WHAT TO DO
The records follow. Copy them exactly, but omit the pictures.
---------- GIVEN DATA
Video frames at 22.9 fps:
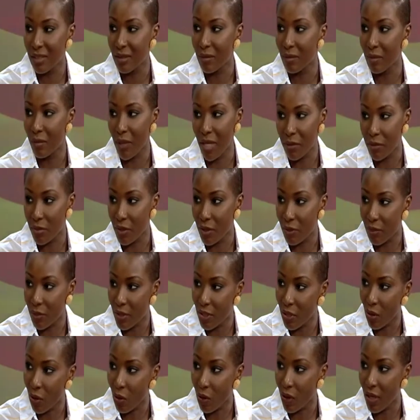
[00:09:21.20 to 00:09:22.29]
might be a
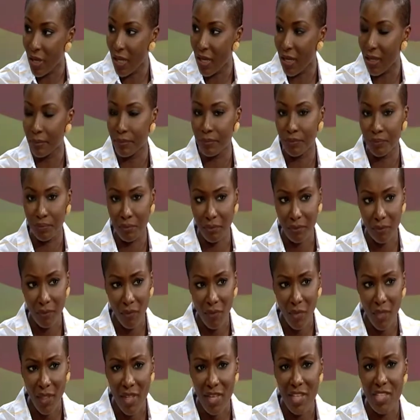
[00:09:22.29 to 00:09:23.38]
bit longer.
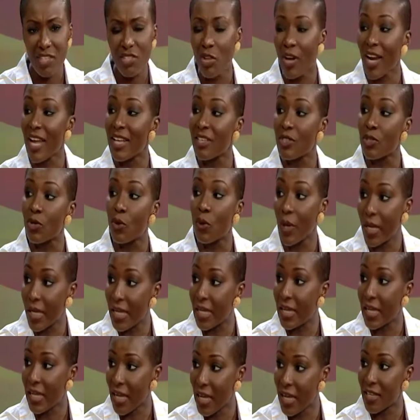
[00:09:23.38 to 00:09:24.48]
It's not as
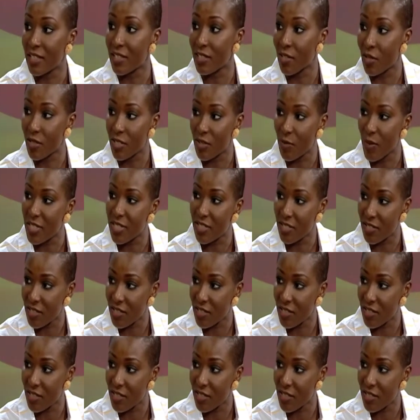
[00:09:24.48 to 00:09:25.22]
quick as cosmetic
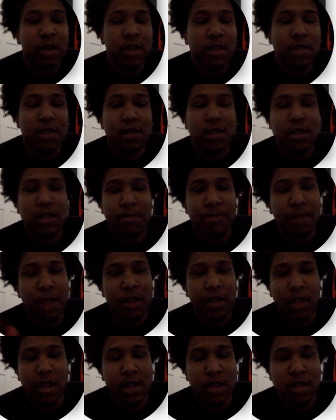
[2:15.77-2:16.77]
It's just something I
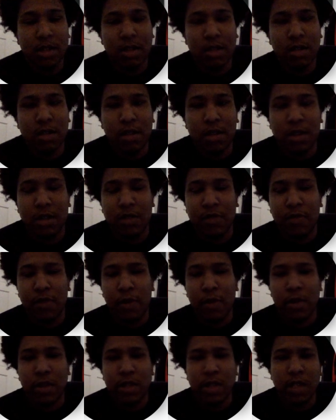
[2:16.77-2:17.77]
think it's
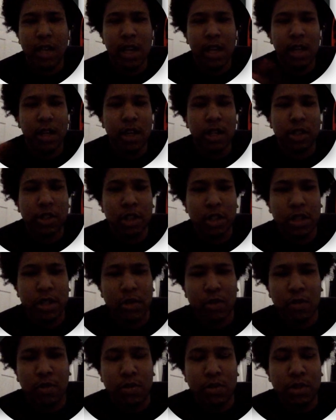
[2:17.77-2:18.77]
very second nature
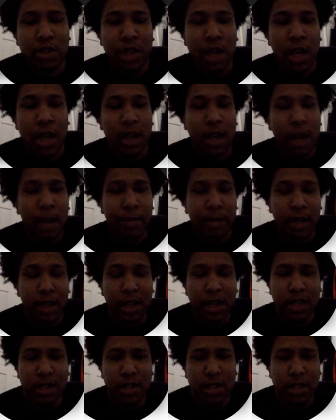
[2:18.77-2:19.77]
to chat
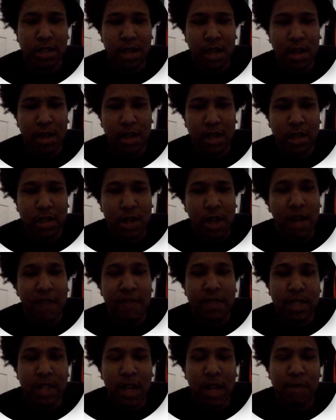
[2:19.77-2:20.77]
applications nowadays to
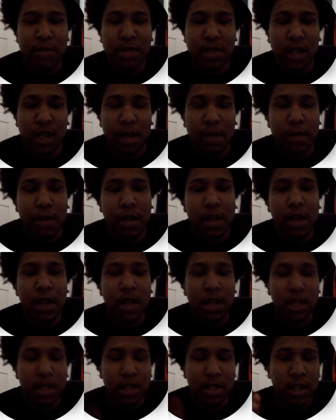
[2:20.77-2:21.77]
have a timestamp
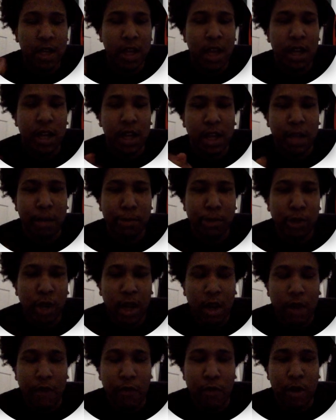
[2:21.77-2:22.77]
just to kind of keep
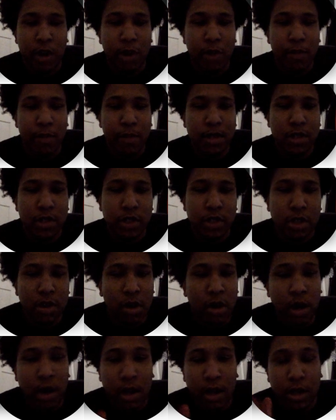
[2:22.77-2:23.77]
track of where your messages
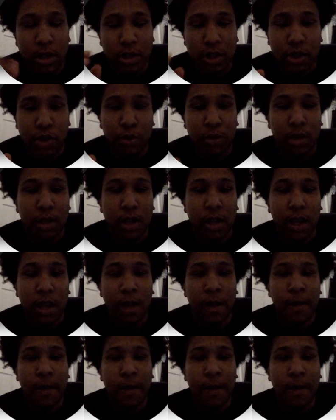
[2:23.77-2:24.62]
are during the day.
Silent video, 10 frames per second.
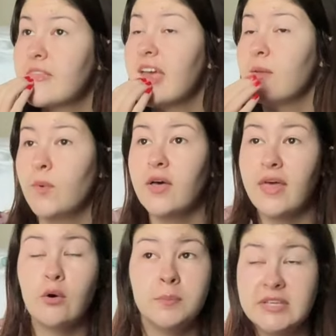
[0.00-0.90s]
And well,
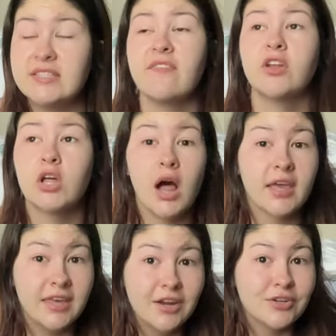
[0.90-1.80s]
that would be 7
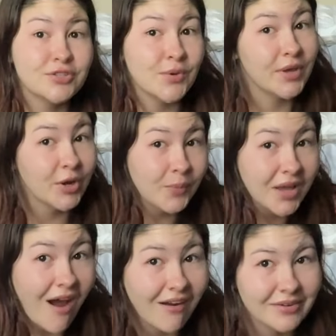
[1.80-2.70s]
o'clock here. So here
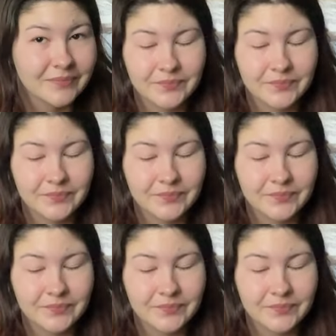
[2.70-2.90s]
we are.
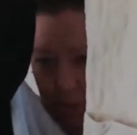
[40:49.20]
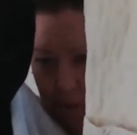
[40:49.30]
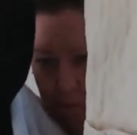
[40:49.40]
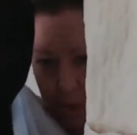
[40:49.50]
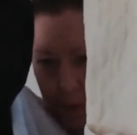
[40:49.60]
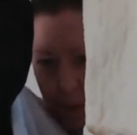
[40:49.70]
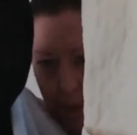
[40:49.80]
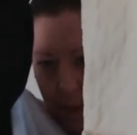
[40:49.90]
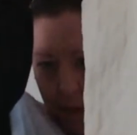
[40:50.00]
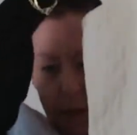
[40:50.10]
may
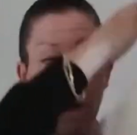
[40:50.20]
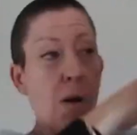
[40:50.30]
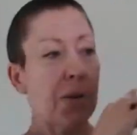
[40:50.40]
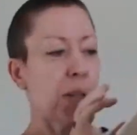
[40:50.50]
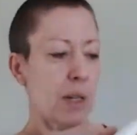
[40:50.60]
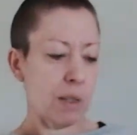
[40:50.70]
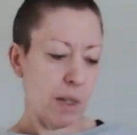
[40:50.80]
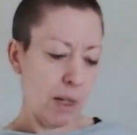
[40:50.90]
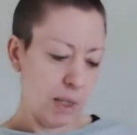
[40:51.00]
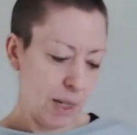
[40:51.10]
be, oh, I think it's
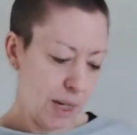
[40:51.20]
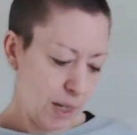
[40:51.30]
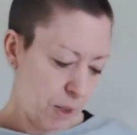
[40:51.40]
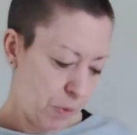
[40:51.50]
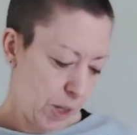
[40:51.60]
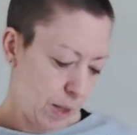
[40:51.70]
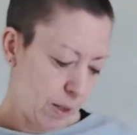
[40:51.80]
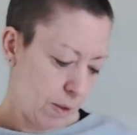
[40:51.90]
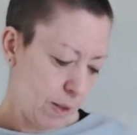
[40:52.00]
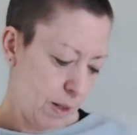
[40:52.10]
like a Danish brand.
--------------------
EXERCISE RESULT
Video frames at 22.9 fps:
[00:09:21.20 to 00:09:22.29]
might be a
[00:09:22.29 to 00:09:23.38]
bit longer.
[00:09:23.38 to 00:09:24.48]
It's not as
[00:09:24.48 to 00:09:25.22]
quick as cosmetic
[2:15.77-2:16.77]
It's just something I
[2:16.77-2:17.77]
think it's
[2:17.77-2:18.77]
very second nature
[2:18.77-2:19.77]
to chat
[2:19.77-2:20.77]
applications nowadays to
[2:20.77-2:21.77]
have a timestamp
[2:21.77-2:22.77]
just to kind of keep
[2:22.77-2:23.77]
track of where your messages
[2:23.77-2:24.62]
are during the day.
Silent video, 10 frames per second.
[0.00-0.90s]
And well,
[0.90-1.80s]
that would be 7
[1.80-2.70s]
o'clock here. So here
[2.70-2.90s]
we are.
[40:49.20]
[40:49.30]
[40:49.40]
[40:49.50]
[40:49.60]
[40:49.70]
[40:49.80]
[40:49.90]
[40:50.00]
[40:50.10]
may
[40:50.20]
[40:50.30]
[40:50.40]
[40:50.50]
[40:50.60]
[40:50.70]
[40:50.80]
[40:50.90]
[40:51.00]
[40:51.10]
be, oh, I think it's
[40:51.20]
[40:51.30]
[40:51.40]
[40:51.50]
[40:51.60]
[40:51.70]
[40:51.80]
[40:51.90]
[40:52.00]
[40:52.10]
like a Danish brand.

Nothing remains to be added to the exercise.